Problem details:
Copy the lines running from the one that contains "[0:00.00-0:00.90]" to the end of the entries below, exactly and with no pictures.

Records to process:
● ● ● ●

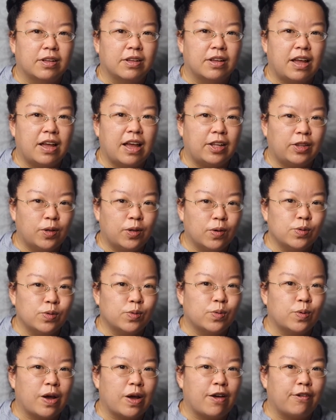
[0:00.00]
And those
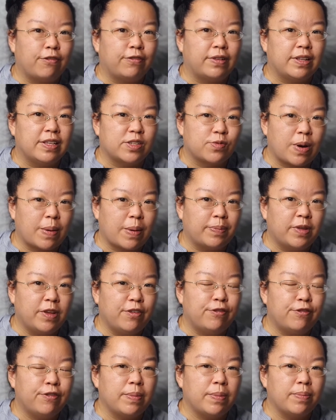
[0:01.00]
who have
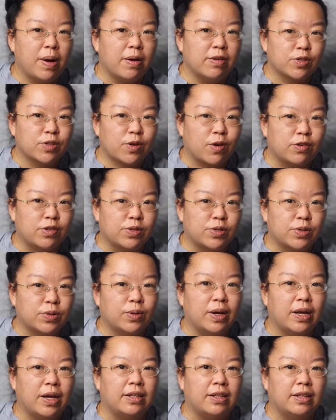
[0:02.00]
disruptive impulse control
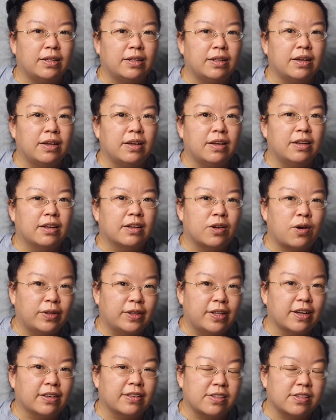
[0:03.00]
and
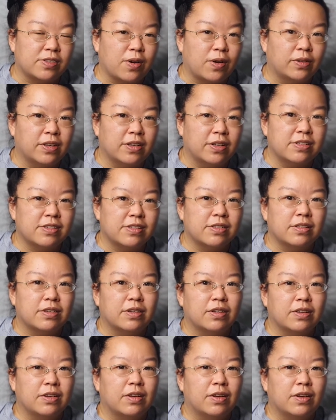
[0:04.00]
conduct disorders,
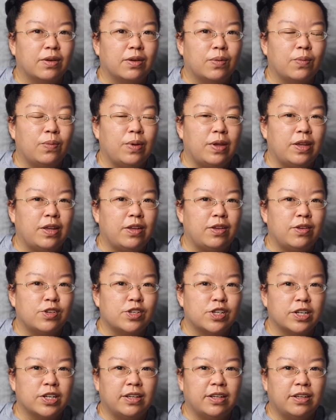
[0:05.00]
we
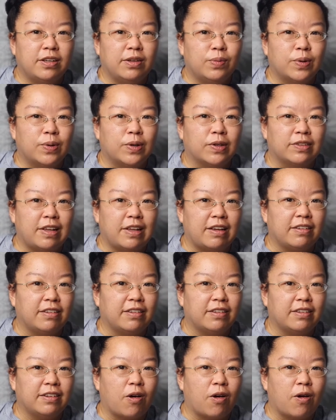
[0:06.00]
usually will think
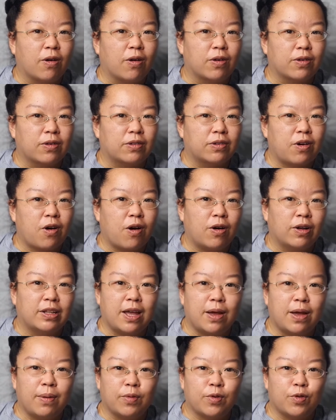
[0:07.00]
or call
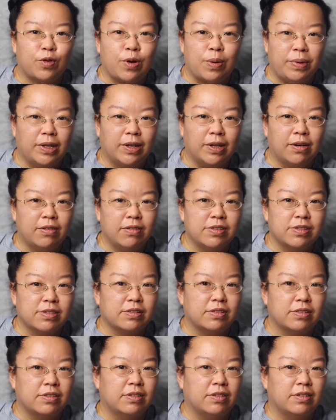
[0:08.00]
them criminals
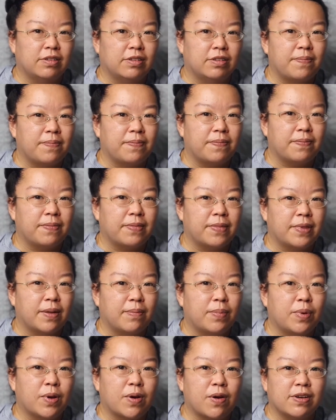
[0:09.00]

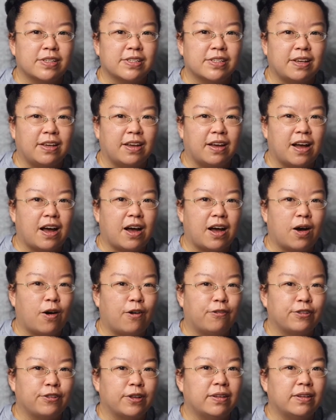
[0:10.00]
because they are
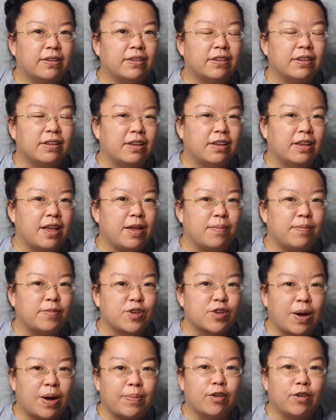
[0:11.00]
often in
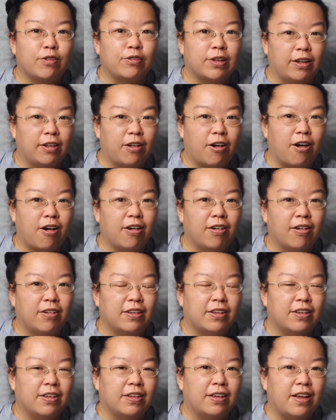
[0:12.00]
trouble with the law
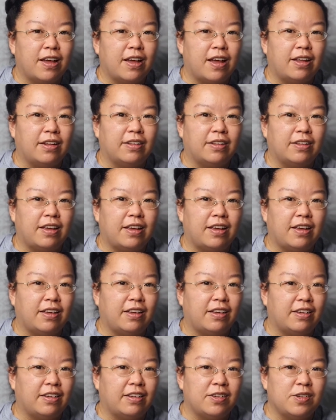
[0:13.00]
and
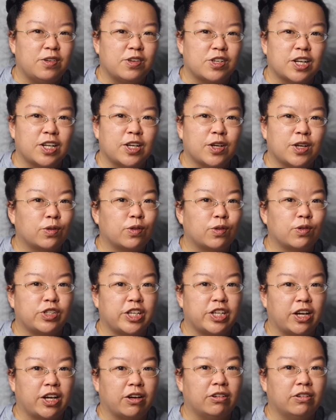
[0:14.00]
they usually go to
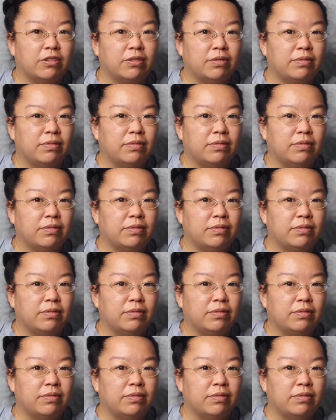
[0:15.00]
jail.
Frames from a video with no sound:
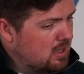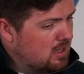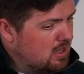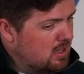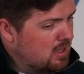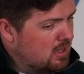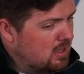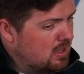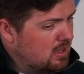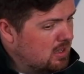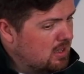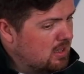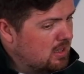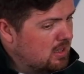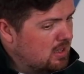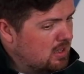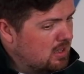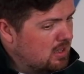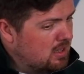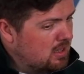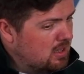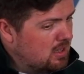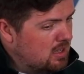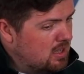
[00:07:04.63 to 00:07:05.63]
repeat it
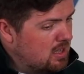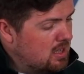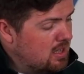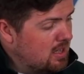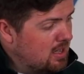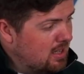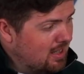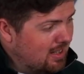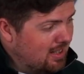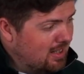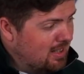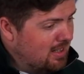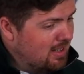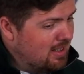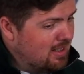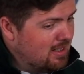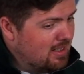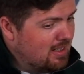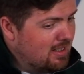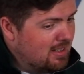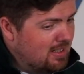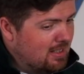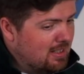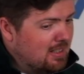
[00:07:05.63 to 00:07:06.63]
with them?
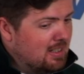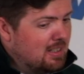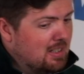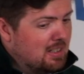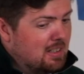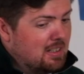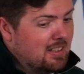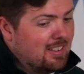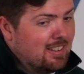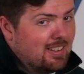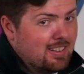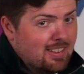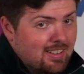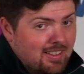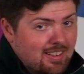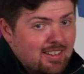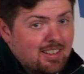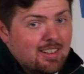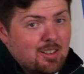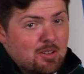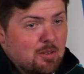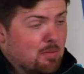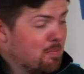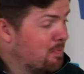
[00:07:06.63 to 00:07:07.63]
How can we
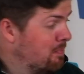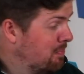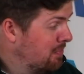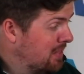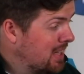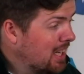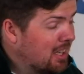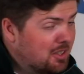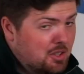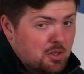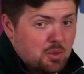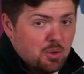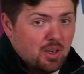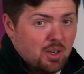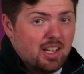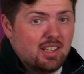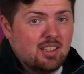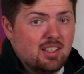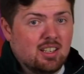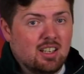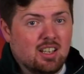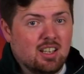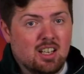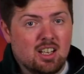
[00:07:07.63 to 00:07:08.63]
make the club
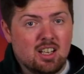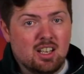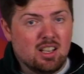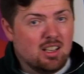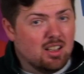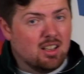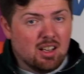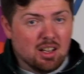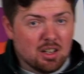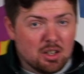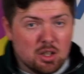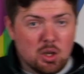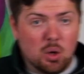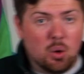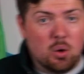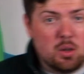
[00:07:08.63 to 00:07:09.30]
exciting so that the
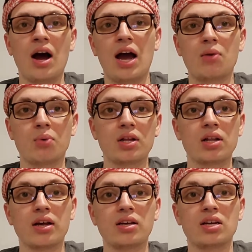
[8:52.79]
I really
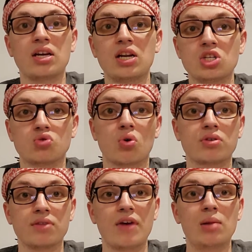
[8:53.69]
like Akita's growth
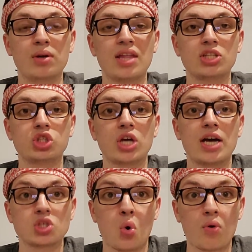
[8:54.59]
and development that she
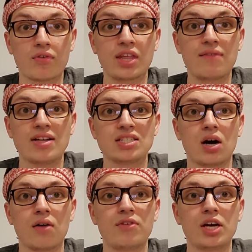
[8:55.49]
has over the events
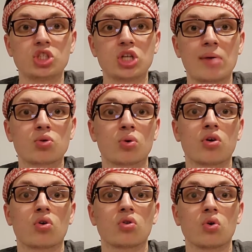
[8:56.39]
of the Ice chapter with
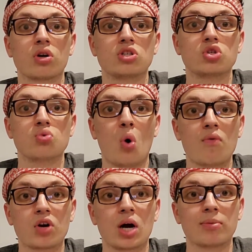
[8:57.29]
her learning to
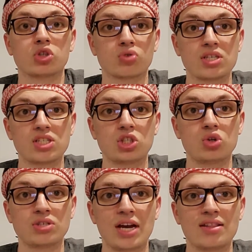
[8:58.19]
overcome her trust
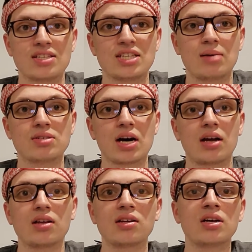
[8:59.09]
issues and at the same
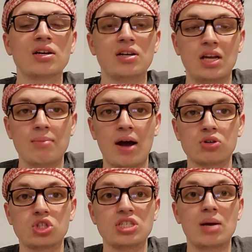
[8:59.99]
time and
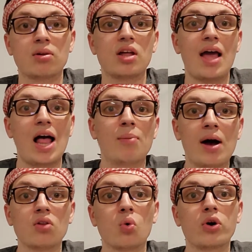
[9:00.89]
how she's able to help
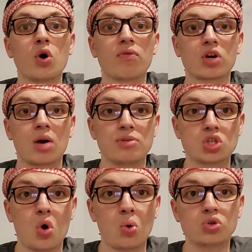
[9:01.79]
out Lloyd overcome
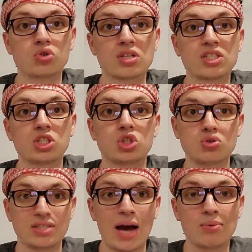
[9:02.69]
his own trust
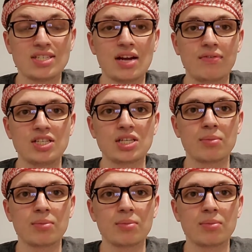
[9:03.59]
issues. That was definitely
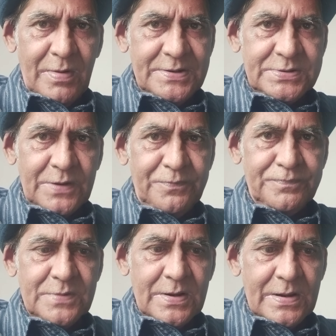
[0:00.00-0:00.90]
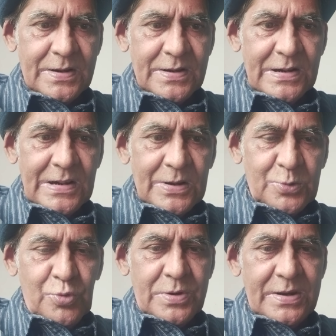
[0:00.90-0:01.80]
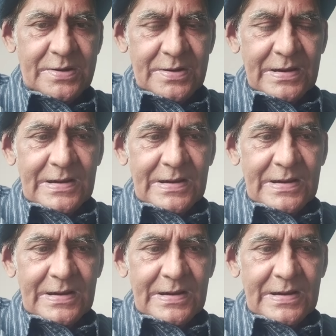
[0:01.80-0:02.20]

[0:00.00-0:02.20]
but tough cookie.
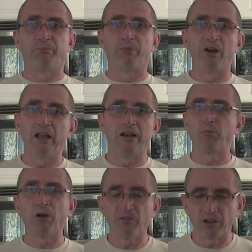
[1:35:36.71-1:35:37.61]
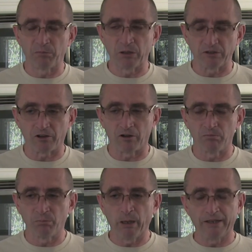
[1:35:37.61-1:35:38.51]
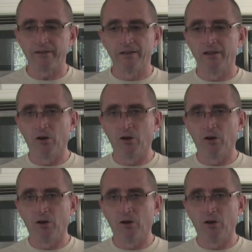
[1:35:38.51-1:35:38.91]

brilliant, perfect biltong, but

● ● ● ●

Exercise response:
[0:00.00-0:00.90]
[0:00.90-0:01.80]
[0:01.80-0:02.20]

[0:00.00-0:02.20]
but tough cookie.
[1:35:36.71-1:35:37.61]
[1:35:37.61-1:35:38.51]
[1:35:38.51-1:35:38.91]

brilliant, perfect biltong, but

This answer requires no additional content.